▶ EXERCISE PROMPT: An exact, complete copy of the data that follows is needed.

▶ ENTRIES SHOWN:
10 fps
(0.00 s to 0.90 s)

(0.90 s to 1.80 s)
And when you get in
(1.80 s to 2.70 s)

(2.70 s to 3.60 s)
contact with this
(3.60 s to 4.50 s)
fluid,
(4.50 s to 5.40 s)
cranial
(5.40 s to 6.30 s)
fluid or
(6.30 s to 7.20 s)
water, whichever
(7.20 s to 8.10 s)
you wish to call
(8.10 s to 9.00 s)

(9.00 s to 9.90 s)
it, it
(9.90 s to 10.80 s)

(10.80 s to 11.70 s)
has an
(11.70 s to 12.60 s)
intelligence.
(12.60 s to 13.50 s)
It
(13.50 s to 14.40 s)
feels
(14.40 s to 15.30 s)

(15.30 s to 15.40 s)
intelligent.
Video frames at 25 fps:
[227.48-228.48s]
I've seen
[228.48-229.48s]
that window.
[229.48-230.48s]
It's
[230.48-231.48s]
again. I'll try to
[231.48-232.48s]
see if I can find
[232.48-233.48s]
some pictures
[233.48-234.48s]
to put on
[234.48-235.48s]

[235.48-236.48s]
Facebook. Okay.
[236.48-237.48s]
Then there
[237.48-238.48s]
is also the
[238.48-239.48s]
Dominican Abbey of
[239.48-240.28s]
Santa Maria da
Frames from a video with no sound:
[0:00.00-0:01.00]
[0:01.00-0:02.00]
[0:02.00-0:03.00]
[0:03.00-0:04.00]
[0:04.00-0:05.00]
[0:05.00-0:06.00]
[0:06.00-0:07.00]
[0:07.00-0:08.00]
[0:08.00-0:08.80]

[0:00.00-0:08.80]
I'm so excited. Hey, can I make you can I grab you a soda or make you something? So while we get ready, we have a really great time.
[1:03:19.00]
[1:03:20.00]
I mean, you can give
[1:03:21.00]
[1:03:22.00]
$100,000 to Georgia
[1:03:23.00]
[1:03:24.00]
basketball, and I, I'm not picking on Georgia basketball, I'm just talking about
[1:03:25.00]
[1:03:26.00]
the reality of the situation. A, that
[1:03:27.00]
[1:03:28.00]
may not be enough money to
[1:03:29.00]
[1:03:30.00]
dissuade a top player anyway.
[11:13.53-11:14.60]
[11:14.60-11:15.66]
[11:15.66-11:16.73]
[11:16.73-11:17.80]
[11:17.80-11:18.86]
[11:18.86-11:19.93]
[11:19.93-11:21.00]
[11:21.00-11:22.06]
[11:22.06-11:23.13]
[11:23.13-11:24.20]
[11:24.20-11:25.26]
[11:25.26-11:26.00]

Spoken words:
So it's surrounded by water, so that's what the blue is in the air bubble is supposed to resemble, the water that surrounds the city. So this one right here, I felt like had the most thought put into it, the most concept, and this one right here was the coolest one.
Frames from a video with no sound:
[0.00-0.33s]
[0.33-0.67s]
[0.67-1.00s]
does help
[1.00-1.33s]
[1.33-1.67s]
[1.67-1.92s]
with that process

▶ EXPECTED ANSWER:
10 fps
(0.00 s to 0.90 s)

(0.90 s to 1.80 s)
And when you get in
(1.80 s to 2.70 s)

(2.70 s to 3.60 s)
contact with this
(3.60 s to 4.50 s)
fluid,
(4.50 s to 5.40 s)
cranial
(5.40 s to 6.30 s)
fluid or
(6.30 s to 7.20 s)
water, whichever
(7.20 s to 8.10 s)
you wish to call
(8.10 s to 9.00 s)

(9.00 s to 9.90 s)
it, it
(9.90 s to 10.80 s)

(10.80 s to 11.70 s)
has an
(11.70 s to 12.60 s)
intelligence.
(12.60 s to 13.50 s)
It
(13.50 s to 14.40 s)
feels
(14.40 s to 15.30 s)

(15.30 s to 15.40 s)
intelligent.
Video frames at 25 fps:
[227.48-228.48s]
I've seen
[228.48-229.48s]
that window.
[229.48-230.48s]
It's
[230.48-231.48s]
again. I'll try to
[231.48-232.48s]
see if I can find
[232.48-233.48s]
some pictures
[233.48-234.48s]
to put on
[234.48-235.48s]

[235.48-236.48s]
Facebook. Okay.
[236.48-237.48s]
Then there
[237.48-238.48s]
is also the
[238.48-239.48s]
Dominican Abbey of
[239.48-240.28s]
Santa Maria da
Frames from a video with no sound:
[0:00.00-0:01.00]
[0:01.00-0:02.00]
[0:02.00-0:03.00]
[0:03.00-0:04.00]
[0:04.00-0:05.00]
[0:05.00-0:06.00]
[0:06.00-0:07.00]
[0:07.00-0:08.00]
[0:08.00-0:08.80]

[0:00.00-0:08.80]
I'm so excited. Hey, can I make you can I grab you a soda or make you something? So while we get ready, we have a really great time.
[1:03:19.00]
[1:03:20.00]
I mean, you can give
[1:03:21.00]
[1:03:22.00]
$100,000 to Georgia
[1:03:23.00]
[1:03:24.00]
basketball, and I, I'm not picking on Georgia basketball, I'm just talking about
[1:03:25.00]
[1:03:26.00]
the reality of the situation. A, that
[1:03:27.00]
[1:03:28.00]
may not be enough money to
[1:03:29.00]
[1:03:30.00]
dissuade a top player anyway.
[11:13.53-11:14.60]
[11:14.60-11:15.66]
[11:15.66-11:16.73]
[11:16.73-11:17.80]
[11:17.80-11:18.86]
[11:18.86-11:19.93]
[11:19.93-11:21.00]
[11:21.00-11:22.06]
[11:22.06-11:23.13]
[11:23.13-11:24.20]
[11:24.20-11:25.26]
[11:25.26-11:26.00]

Spoken words:
So it's surrounded by water, so that's what the blue is in the air bubble is supposed to resemble, the water that surrounds the city. So this one right here, I felt like had the most thought put into it, the most concept, and this one right here was the coolest one.
Frames from a video with no sound:
[0.00-0.33s]
[0.33-0.67s]
[0.67-1.00s]
does help
[1.00-1.33s]
[1.33-1.67s]
[1.67-1.92s]
with that process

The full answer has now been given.